Sono stati chiesti fino a nove anni per uno dei tre giovani, tutti tra i 20 e i 21 anni, con l’accusa di violenza carnale nei confronti di una giovane donna. La triste storia risale a fine settembre del 2021 e coinvolge tre ragazzi italiani, accusati appunto di aver abusato sessualmente di una loro coetanea del Luganese.
Accusa di violenza carnale ripetuta
Alle Assise criminali di Lugano il processo a carico dei tre è iniziato questa mattina, con il gruppo che secondo l’accusa avrebbe avuto rapporti sessuali non consenzienti con la giovane. In mattinata la Corte presieduta dal giudice Mauro Ermani ha ripercorso i fatti. I tre imputati, due fratelli e un loro amico con un passato da corteggiatore nel programma televisivo “Uomini e Donne” sono accusati di violenza carnale ripetuta e violenza della sfera privata mediante apparecchi di presa d’immagini.
I fatti
Torniamo alla fine di settembre del 2021. I tre erano in una nota discoteca del Luganese. Uno di loro rincasa prima, mentre gli altri due per le vie cittadine conoscono una loro coetanea. Inizia un approccio fatto di baci con entrambi i ragazzi e uno di loro le tocca anche le parti intime. La ragazza inizialmente voleva prendere la via di casa sua, ma dopo accetta di seguire il gruppo. La ragazza si dice “interessata” a uno dei ragazzi. La intrigava. Ed era disposta ad avere un rapporto sessuale con lui. Poi la situazione degenera una volta arrivati nella casa di uno dei tre imputati. I tre a turno hanno avuto rapporti sessuali con lei e nonostante quest’ultima abbia intimato loro di fermarsi il rapporto è proseguito.
Riprese alcune scene
Alcune scene poi sono state riprese da un telefonino dei ragazzi. In seguito, la donna si è recata all’Ospedale Beata Vergine di Mendrisio e dopo una prima versione frutto della fantasia (”per vergogna e senso di colpevolezza per quanto accaduto”) la ragazza ha denunciato i tre.
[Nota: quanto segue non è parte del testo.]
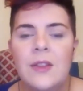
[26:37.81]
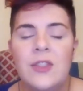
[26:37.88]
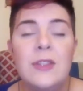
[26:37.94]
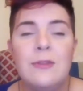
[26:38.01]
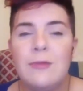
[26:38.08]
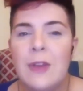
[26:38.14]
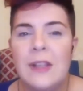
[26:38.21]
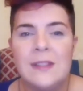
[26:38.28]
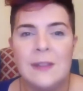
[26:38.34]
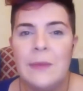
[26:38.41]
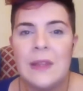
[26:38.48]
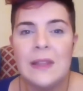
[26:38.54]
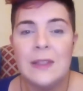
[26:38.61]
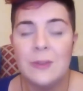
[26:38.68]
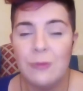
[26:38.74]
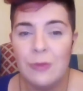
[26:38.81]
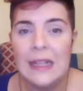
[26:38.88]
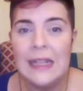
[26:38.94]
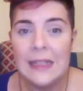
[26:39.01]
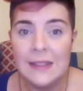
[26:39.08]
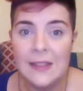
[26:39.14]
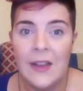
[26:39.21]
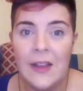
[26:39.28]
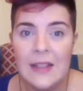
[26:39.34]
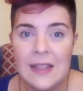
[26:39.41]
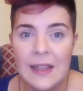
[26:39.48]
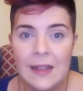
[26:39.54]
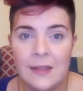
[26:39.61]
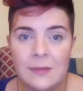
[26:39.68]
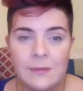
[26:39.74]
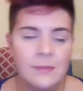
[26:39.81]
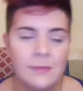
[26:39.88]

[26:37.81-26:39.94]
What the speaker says: Just write something that's really exciting.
Nel corso del dibattimento i tre hanno confermato i rapporti sessuali, ma affermato che non c’è stata alcuna costrizione e che anzi la ragazza era felice e partecipativa. Hanno pure escluso il rapporto di gruppo.
“Fingono di non sapere”
Nel pomeriggio la parola è passata alla pubblica accusa. “Chi tace acconsente, ma è davvero così?” ha detto il procuratore pubblico Petra Canonica Alexakis. Aggiungendo che “il genero umano ha mille modi per comunicare. Anche il silenzio ha un significato bisogna solo coglierlo”. Secondo il Procuratore pubblico i tre erano a conoscenza dei loro comportamenti, ma fingono di non saperlo. “Poco importa dei baci di prima, lei non era consenziente. In camera da letto non aveva via di scampo e lì si è consumato un atto che non voleva con la ragazza che si è pietrificata. L’accusa ha poi aggiunto che il fatto che lei ha accettato di salire non dava loro la possibilità di fare quello che volevano di lei. “Si trovava sola in una camera chiusa a chiave con tre persone che non avevano alcuna considerazione di lei. Cosciente che nessuno l’avrebbe ascoltata e per questo si è arresa, rimanendo passiva”, ha concluso il procuratore pubblico.
Fino ai 9 anni
Per i tre imputati la pubblica accusa ha richiesto pene dai 6 anni e 6 mesi ai 9 anni. La pena più severa è stata richiesta per l’imputato che ha avuto un secondo rapporto sessuale con la vittima e che ha ripreso parte dell’atto. Se i reati dovessero venir confermati è stata inoltre chiesta l’espulsione di tutti e tre dalla Svizzera per un minimo di cinque anni.